Medarex Inc. and Zycos Inc. entered an equal partnership to discover cancer drugs using technologies developed by each company.
Medarex Inc., of Princeton, N.J., will contribute its UltiMAb Human Antibody Development System to generate the antibodies against targets identified from Zycos’ protein expression screening technology, named Canvas.
The 50-50 collaboration calls for the companies to share in research, development and commercialization costs and to benefit equally from revenues resulting from any successful products.
“We’ve got hundreds of antibody targets that we’ve discovered and we saw Medarex as being one of the top antibody companies that is really focused on making products quickly and getting them into the clinic quickly. That’s exactly what we’re doing, only we do it with DNA,” Mark Philip, president and CEO of Lexington, Mass.-based Zycos, told BioWorld Today.
“We like what Zycos is doing technologically and we feel it is important to link our development system with their very exciting science and their high-throughput approach to proteomics,” Chris Schade, chief financial officer of Princeton, N.J.-based Medarex, told BioWorld Today. “We think it’s going to yield pretty interesting stuff and we want to work with them on a 50-50 basis and carry it forward into development and the market.”
Medarex’s UltiMAb system comprises its transgenic mouse that is injected with an antigen and automatically has an immunological response, then generates and makes antibodies.
Philip said Zycos hopes to be in the clinic in the next 12 to 24 months, with a product resulting from this Medarex collaboration. “We have the targets, we’ve done a lot of validation already so the next step is to sit down with Medarex and come up with the quickest plan to get into the clinic,” Philip said.

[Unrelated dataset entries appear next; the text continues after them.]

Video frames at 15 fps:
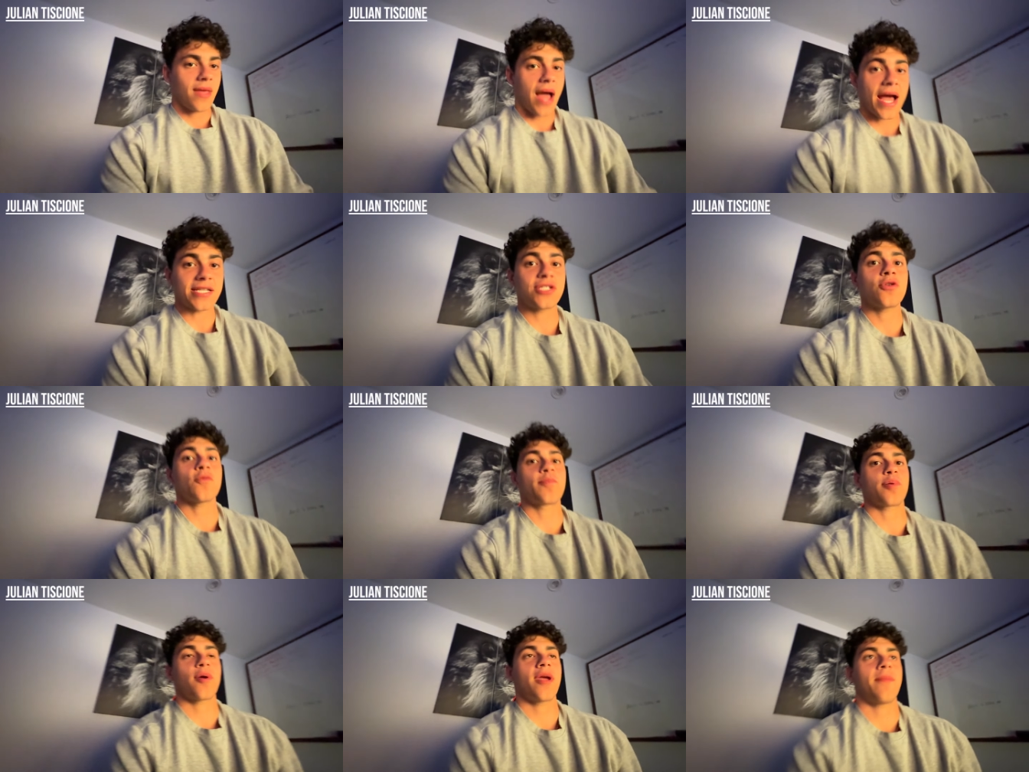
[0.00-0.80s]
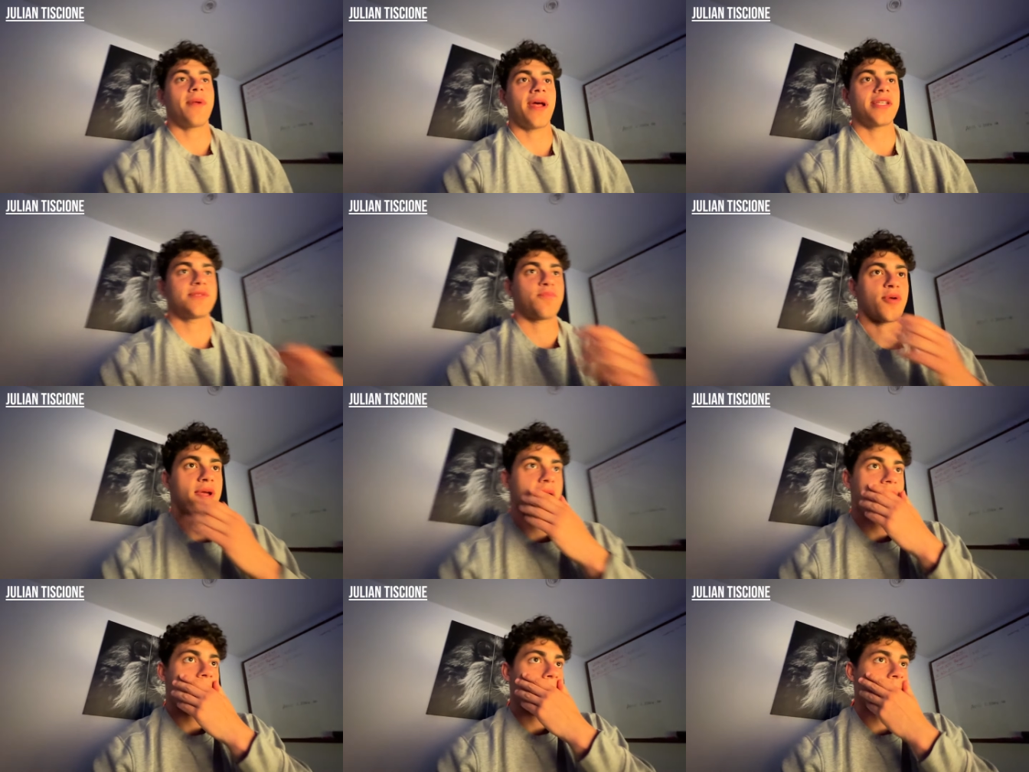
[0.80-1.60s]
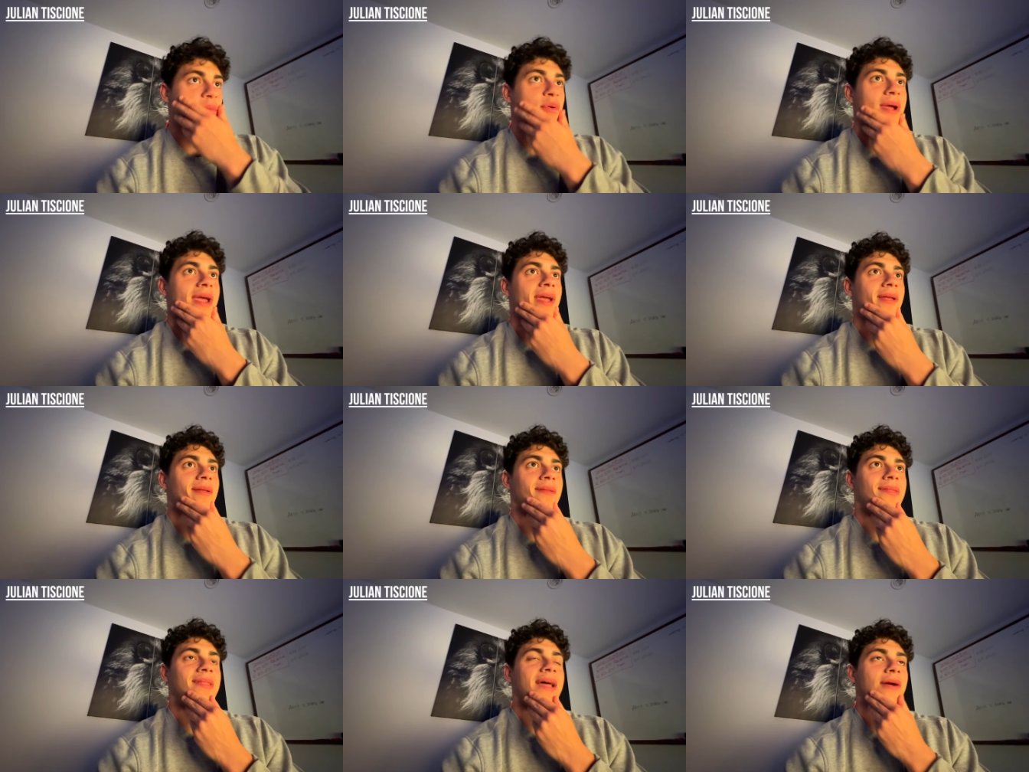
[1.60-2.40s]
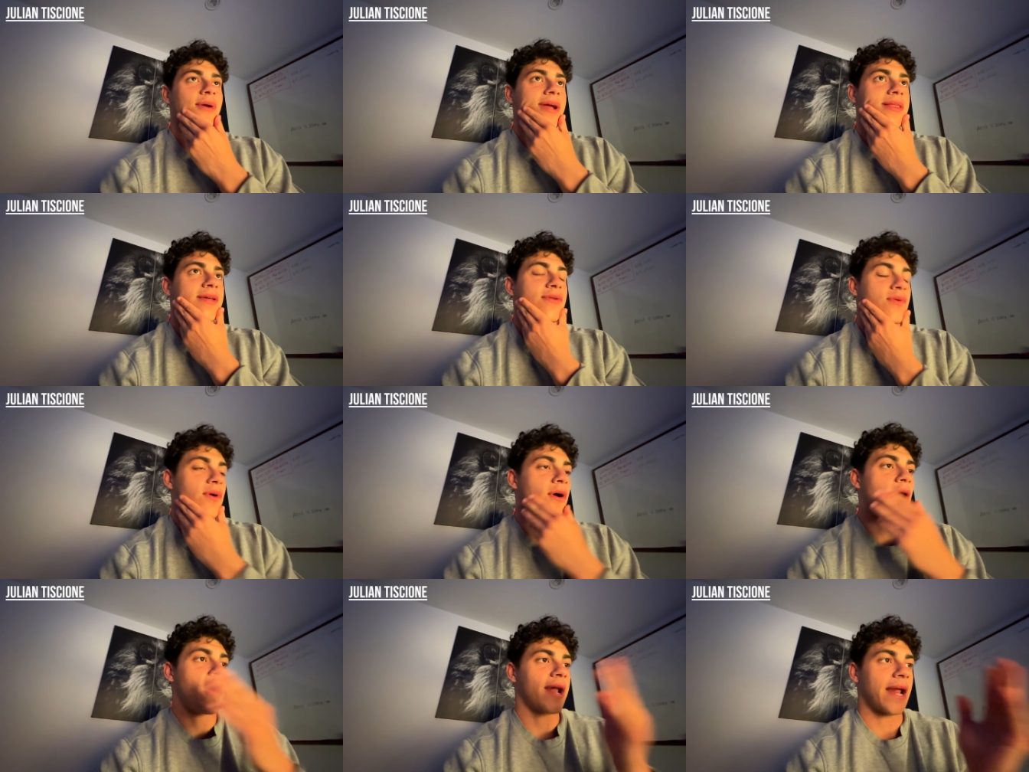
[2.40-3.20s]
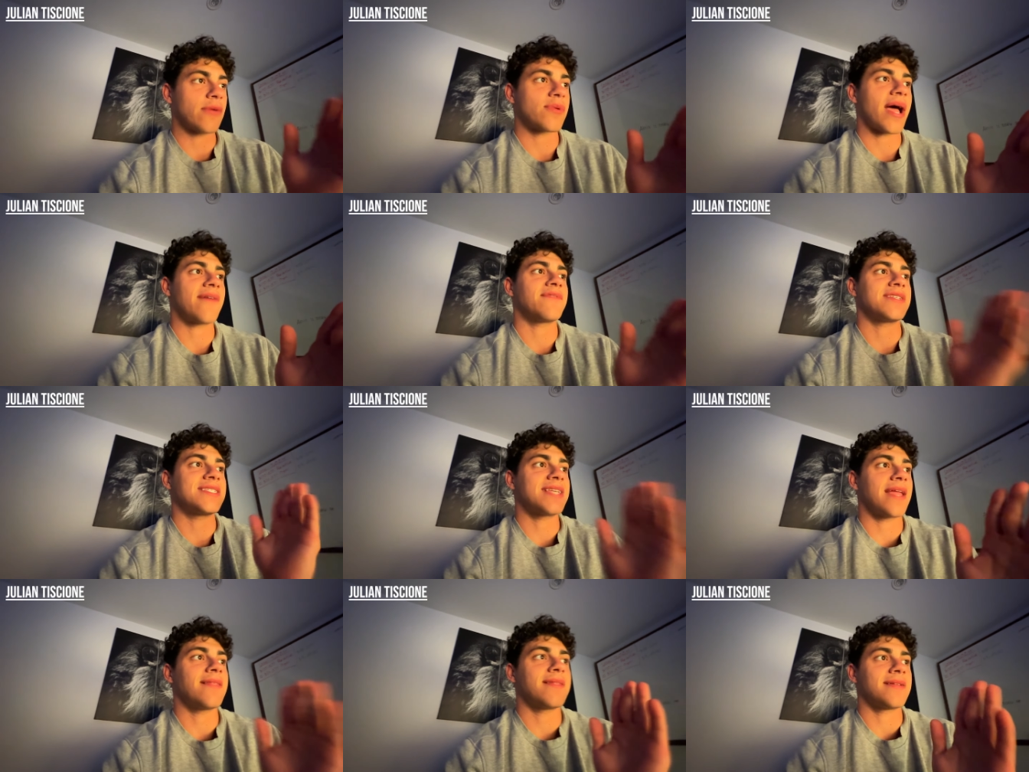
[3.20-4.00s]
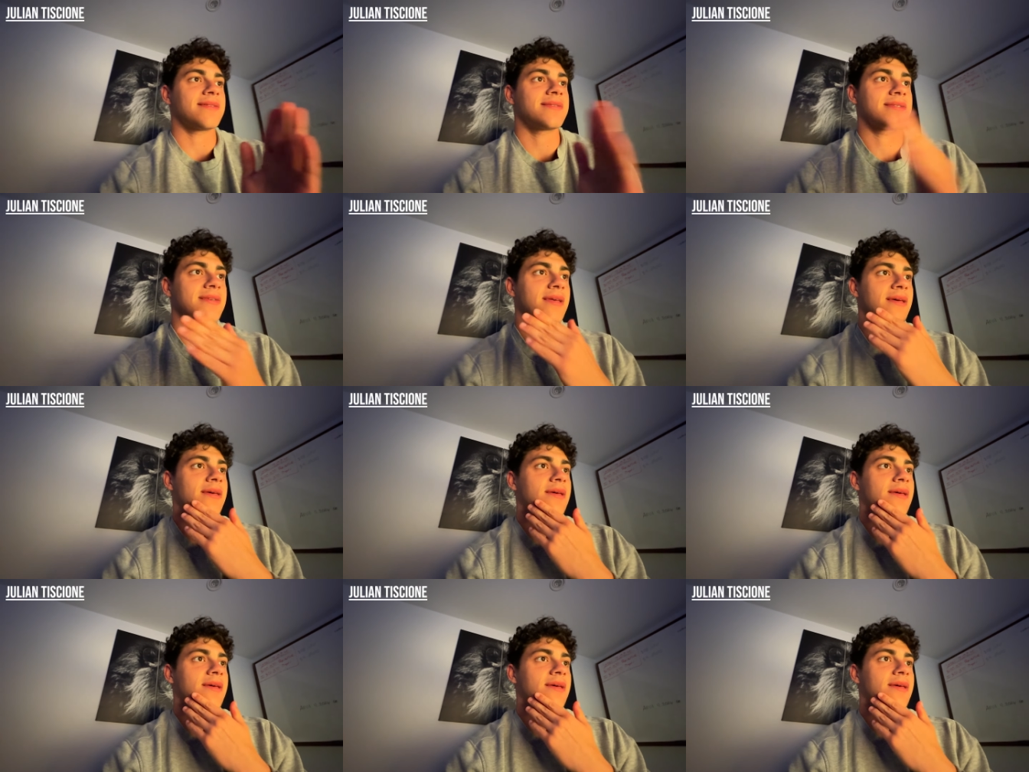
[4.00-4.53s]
I still pray, but I pray I pray directly to God. I don't have a sentence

“What we are good at is turning genes into drugs very quickly,” Philip said. “We have a whole pool of them and we’re trying to exploit them as quickly as we can.”
In December, privately held Zycos completed enrollment of a Phase IIb study of ZYC101a, a DNA-based therapeutic being tested in patients with human papillomavirus-associated cervical dysplasia. Another Zycos product, ZYC300, is expected to enter Phase I/IIa studies this year for a number of cancers.

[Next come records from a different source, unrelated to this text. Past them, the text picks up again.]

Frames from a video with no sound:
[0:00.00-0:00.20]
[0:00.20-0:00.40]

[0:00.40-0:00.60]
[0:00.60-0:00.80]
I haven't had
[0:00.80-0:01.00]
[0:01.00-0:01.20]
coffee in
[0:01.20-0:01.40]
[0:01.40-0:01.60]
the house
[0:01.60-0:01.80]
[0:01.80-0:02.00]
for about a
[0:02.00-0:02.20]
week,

Medarex has a number of licensing agreements and 50-50 deals with companies including Human Genome Sciences Inc., of Rockville, Md., and Incyte Genomics Inc., of Palo Alto, Calif.
Medarex’s other programs are the T-12 Development, which offers the potential to move from target to trial in about 12 months, and the Trans-Phage Technology, a system that combines high-throughput screening with fully human antibody development.
Medarex’s stock (NASDAQ:MEDX) closed Tuesday at $14.05, up 43 cents.